How to Make Spinach Rice with Feta – Step by Step Photos

Garlic and butter in a sauce pot

First, thaw ½ lb. frozen chopped spinach (either at room temperature or in the microwave) and then squeeze out the excess water. Mince two cloves of garlic and add them to a medium saucepot with 2 Tbsp butter. Sauté the garlic over medium heat for 1-2 minutes.

Thawed spinach added to the saucepot

Add the thawed and squeezed spinach to the sauce pot.

water being poured into the sauce pot with the rice and spinach

Also add 1.5 cups long grain white rice, ¾ tsp salt, 1 Tbsp lemon juice, and 2.5 cups water.

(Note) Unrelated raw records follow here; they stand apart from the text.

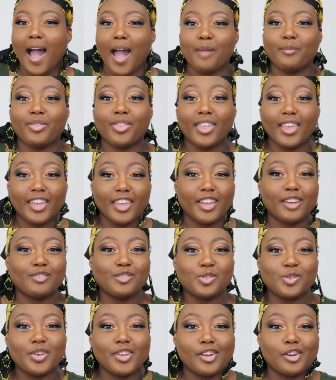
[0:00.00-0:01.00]
I'm thinking
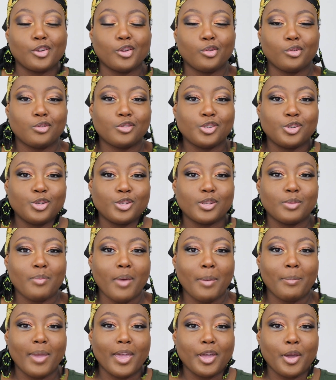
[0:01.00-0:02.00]
of doing a Go Choosing
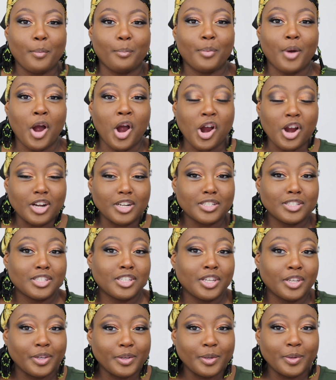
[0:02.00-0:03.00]
My Makeup part
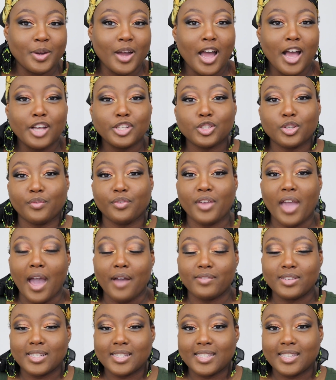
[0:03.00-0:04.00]
2. So if you
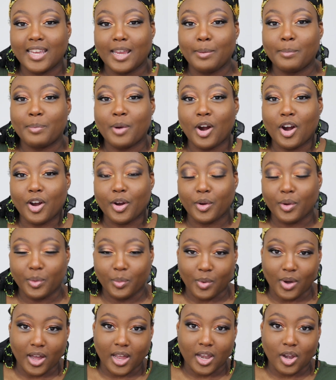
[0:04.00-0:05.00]
haven't seen part
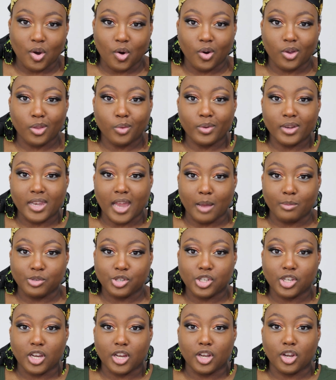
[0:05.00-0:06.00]
1 or the
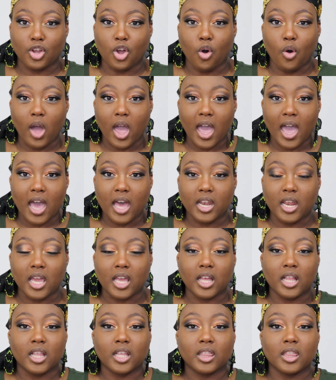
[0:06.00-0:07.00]
redemption, go ahead
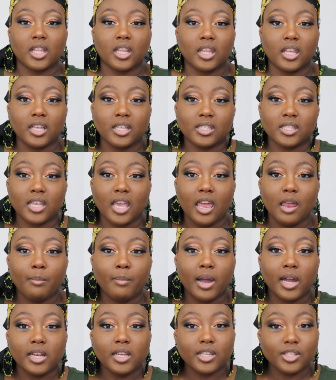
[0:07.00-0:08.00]
and click the links
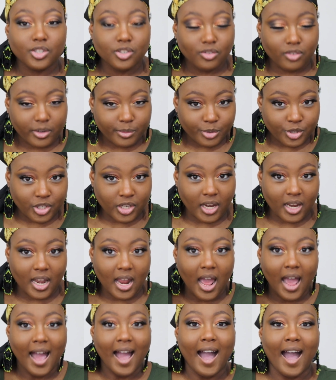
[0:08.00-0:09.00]
in my
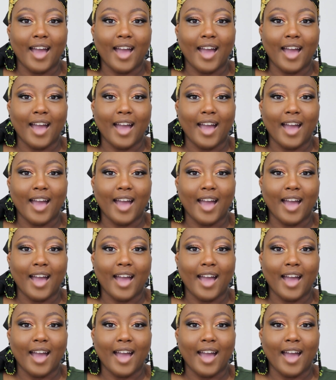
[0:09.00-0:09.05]
description.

Stirred rice spinach and water in the saucepot

Give the pot a brief stir to make sure everything is combined (the spinach will float to the top). Place a lid on top, turn the heat up to high, and bring it up to a full boil. Once it reaches a full boil, turn the heat down to low, and let the rice simmer for 15 minutes. After 15 minutes, remove the pot from the heat and let the rice rest for five minutes, without removing the lid.

Cooked rice being fluffed

After resting for five minutes, remove the lid and fluff the rice with a fork, gently folding the spinach back into the rice as you fluff.

crumbled feta added to rice

Add the crumbled feta to the rice and fold it in to combine (you can save a little to garnish when serving, if you’d like).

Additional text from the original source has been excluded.